Saved entries:

-- -- --

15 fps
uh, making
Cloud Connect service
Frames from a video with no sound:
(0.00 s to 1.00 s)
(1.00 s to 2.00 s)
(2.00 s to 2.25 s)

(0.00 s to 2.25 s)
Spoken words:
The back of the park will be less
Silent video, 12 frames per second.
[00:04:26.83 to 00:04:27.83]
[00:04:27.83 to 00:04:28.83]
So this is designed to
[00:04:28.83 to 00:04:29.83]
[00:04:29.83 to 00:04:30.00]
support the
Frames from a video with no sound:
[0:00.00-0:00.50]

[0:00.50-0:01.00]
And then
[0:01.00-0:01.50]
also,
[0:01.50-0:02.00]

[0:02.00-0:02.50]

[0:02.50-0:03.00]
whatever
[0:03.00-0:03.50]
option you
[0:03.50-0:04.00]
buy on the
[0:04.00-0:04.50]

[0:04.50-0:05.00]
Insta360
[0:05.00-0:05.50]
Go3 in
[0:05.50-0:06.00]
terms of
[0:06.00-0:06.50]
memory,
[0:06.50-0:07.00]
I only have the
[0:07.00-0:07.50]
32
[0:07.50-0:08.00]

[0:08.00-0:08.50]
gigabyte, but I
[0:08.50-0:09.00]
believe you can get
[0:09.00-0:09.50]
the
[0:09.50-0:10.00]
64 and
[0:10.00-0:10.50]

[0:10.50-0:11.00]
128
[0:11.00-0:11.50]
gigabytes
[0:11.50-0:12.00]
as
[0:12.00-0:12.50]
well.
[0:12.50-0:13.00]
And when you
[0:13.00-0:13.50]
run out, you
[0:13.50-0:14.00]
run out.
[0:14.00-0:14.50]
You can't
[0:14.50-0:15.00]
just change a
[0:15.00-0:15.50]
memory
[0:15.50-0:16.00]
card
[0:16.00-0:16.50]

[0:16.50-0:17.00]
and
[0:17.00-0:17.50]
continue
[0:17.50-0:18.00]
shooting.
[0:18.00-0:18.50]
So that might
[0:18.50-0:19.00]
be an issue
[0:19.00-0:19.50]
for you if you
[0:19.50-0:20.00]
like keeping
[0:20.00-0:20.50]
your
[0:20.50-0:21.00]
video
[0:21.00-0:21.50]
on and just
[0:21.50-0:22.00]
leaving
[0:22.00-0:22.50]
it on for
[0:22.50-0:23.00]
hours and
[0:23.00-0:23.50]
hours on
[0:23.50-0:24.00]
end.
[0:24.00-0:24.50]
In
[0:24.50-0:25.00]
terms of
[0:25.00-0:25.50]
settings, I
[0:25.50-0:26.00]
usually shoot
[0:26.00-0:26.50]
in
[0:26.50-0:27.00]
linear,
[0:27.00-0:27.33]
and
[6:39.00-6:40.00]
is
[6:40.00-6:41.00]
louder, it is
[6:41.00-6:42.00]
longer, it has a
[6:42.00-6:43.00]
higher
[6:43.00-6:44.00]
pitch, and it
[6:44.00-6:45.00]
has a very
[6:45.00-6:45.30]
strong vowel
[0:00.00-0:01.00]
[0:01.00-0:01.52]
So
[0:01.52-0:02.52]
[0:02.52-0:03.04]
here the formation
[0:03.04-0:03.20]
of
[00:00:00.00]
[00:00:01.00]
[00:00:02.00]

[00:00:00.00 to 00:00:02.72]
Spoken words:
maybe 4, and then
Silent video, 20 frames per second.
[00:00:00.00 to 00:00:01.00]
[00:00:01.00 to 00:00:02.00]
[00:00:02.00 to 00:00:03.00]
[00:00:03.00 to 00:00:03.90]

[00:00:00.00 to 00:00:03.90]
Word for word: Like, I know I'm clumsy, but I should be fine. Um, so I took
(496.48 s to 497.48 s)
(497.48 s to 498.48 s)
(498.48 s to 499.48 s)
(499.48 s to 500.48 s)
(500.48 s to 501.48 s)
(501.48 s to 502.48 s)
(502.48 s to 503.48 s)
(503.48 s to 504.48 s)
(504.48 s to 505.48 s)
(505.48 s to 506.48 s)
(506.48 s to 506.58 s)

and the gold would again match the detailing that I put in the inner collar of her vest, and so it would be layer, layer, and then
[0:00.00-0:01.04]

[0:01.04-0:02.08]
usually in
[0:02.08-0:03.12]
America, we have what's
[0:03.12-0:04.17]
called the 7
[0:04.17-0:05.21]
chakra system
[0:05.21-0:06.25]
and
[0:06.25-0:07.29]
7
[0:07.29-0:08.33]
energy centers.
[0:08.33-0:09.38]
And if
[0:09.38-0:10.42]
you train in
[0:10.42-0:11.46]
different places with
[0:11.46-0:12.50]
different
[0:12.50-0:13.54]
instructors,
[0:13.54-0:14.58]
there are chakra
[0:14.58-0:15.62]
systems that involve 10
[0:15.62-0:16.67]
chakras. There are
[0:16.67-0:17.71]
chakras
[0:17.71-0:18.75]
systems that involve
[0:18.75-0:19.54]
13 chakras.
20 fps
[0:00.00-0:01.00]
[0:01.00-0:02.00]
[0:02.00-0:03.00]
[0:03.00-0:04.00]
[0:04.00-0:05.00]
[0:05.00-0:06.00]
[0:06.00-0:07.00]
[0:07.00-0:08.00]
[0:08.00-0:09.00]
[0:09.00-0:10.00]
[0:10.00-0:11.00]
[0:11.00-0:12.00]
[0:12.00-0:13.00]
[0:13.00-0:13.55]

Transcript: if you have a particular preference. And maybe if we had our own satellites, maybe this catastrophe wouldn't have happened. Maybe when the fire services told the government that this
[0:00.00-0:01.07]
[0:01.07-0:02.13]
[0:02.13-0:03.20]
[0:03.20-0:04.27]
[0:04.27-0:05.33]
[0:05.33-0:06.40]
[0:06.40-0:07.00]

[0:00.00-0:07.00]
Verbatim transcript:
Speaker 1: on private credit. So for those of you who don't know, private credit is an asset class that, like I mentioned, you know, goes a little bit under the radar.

-- -- --

Write out the full set of records exactly as given.

• _RESULT FOR THIS TASK_
15 fps
uh, making
Cloud Connect service
Frames from a video with no sound:
(0.00 s to 1.00 s)
(1.00 s to 2.00 s)
(2.00 s to 2.25 s)

(0.00 s to 2.25 s)
Spoken words:
The back of the park will be less
Silent video, 12 frames per second.
[00:04:26.83 to 00:04:27.83]
[00:04:27.83 to 00:04:28.83]
So this is designed to
[00:04:28.83 to 00:04:29.83]
[00:04:29.83 to 00:04:30.00]
support the
Frames from a video with no sound:
[0:00.00-0:00.50]

[0:00.50-0:01.00]
And then
[0:01.00-0:01.50]
also,
[0:01.50-0:02.00]

[0:02.00-0:02.50]

[0:02.50-0:03.00]
whatever
[0:03.00-0:03.50]
option you
[0:03.50-0:04.00]
buy on the
[0:04.00-0:04.50]

[0:04.50-0:05.00]
Insta360
[0:05.00-0:05.50]
Go3 in
[0:05.50-0:06.00]
terms of
[0:06.00-0:06.50]
memory,
[0:06.50-0:07.00]
I only have the
[0:07.00-0:07.50]
32
[0:07.50-0:08.00]

[0:08.00-0:08.50]
gigabyte, but I
[0:08.50-0:09.00]
believe you can get
[0:09.00-0:09.50]
the
[0:09.50-0:10.00]
64 and
[0:10.00-0:10.50]

[0:10.50-0:11.00]
128
[0:11.00-0:11.50]
gigabytes
[0:11.50-0:12.00]
as
[0:12.00-0:12.50]
well.
[0:12.50-0:13.00]
And when you
[0:13.00-0:13.50]
run out, you
[0:13.50-0:14.00]
run out.
[0:14.00-0:14.50]
You can't
[0:14.50-0:15.00]
just change a
[0:15.00-0:15.50]
memory
[0:15.50-0:16.00]
card
[0:16.00-0:16.50]

[0:16.50-0:17.00]
and
[0:17.00-0:17.50]
continue
[0:17.50-0:18.00]
shooting.
[0:18.00-0:18.50]
So that might
[0:18.50-0:19.00]
be an issue
[0:19.00-0:19.50]
for you if you
[0:19.50-0:20.00]
like keeping
[0:20.00-0:20.50]
your
[0:20.50-0:21.00]
video
[0:21.00-0:21.50]
on and just
[0:21.50-0:22.00]
leaving
[0:22.00-0:22.50]
it on for
[0:22.50-0:23.00]
hours and
[0:23.00-0:23.50]
hours on
[0:23.50-0:24.00]
end.
[0:24.00-0:24.50]
In
[0:24.50-0:25.00]
terms of
[0:25.00-0:25.50]
settings, I
[0:25.50-0:26.00]
usually shoot
[0:26.00-0:26.50]
in
[0:26.50-0:27.00]
linear,
[0:27.00-0:27.33]
and
[6:39.00-6:40.00]
is
[6:40.00-6:41.00]
louder, it is
[6:41.00-6:42.00]
longer, it has a
[6:42.00-6:43.00]
higher
[6:43.00-6:44.00]
pitch, and it
[6:44.00-6:45.00]
has a very
[6:45.00-6:45.30]
strong vowel
[0:00.00-0:01.00]
[0:01.00-0:01.52]
So
[0:01.52-0:02.52]
[0:02.52-0:03.04]
here the formation
[0:03.04-0:03.20]
of
[00:00:00.00]
[00:00:01.00]
[00:00:02.00]

[00:00:00.00 to 00:00:02.72]
Spoken words:
maybe 4, and then
Silent video, 20 frames per second.
[00:00:00.00 to 00:00:01.00]
[00:00:01.00 to 00:00:02.00]
[00:00:02.00 to 00:00:03.00]
[00:00:03.00 to 00:00:03.90]

[00:00:00.00 to 00:00:03.90]
Word for word: Like, I know I'm clumsy, but I should be fine. Um, so I took
(496.48 s to 497.48 s)
(497.48 s to 498.48 s)
(498.48 s to 499.48 s)
(499.48 s to 500.48 s)
(500.48 s to 501.48 s)
(501.48 s to 502.48 s)
(502.48 s to 503.48 s)
(503.48 s to 504.48 s)
(504.48 s to 505.48 s)
(505.48 s to 506.48 s)
(506.48 s to 506.58 s)

and the gold would again match the detailing that I put in the inner collar of her vest, and so it would be layer, layer, and then
[0:00.00-0:01.04]

[0:01.04-0:02.08]
usually in
[0:02.08-0:03.12]
America, we have what's
[0:03.12-0:04.17]
called the 7
[0:04.17-0:05.21]
chakra system
[0:05.21-0:06.25]
and
[0:06.25-0:07.29]
7
[0:07.29-0:08.33]
energy centers.
[0:08.33-0:09.38]
And if
[0:09.38-0:10.42]
you train in
[0:10.42-0:11.46]
different places with
[0:11.46-0:12.50]
different
[0:12.50-0:13.54]
instructors,
[0:13.54-0:14.58]
there are chakra
[0:14.58-0:15.62]
systems that involve 10
[0:15.62-0:16.67]
chakras. There are
[0:16.67-0:17.71]
chakras
[0:17.71-0:18.75]
systems that involve
[0:18.75-0:19.54]
13 chakras.
20 fps
[0:00.00-0:01.00]
[0:01.00-0:02.00]
[0:02.00-0:03.00]
[0:03.00-0:04.00]
[0:04.00-0:05.00]
[0:05.00-0:06.00]
[0:06.00-0:07.00]
[0:07.00-0:08.00]
[0:08.00-0:09.00]
[0:09.00-0:10.00]
[0:10.00-0:11.00]
[0:11.00-0:12.00]
[0:12.00-0:13.00]
[0:13.00-0:13.55]

Transcript: if you have a particular preference. And maybe if we had our own satellites, maybe this catastrophe wouldn't have happened. Maybe when the fire services told the government that this
[0:00.00-0:01.07]
[0:01.07-0:02.13]
[0:02.13-0:03.20]
[0:03.20-0:04.27]
[0:04.27-0:05.33]
[0:05.33-0:06.40]
[0:06.40-0:07.00]

[0:00.00-0:07.00]
Verbatim transcript:
Speaker 1: on private credit. So for those of you who don't know, private credit is an asset class that, like I mentioned, you know, goes a little bit under the radar.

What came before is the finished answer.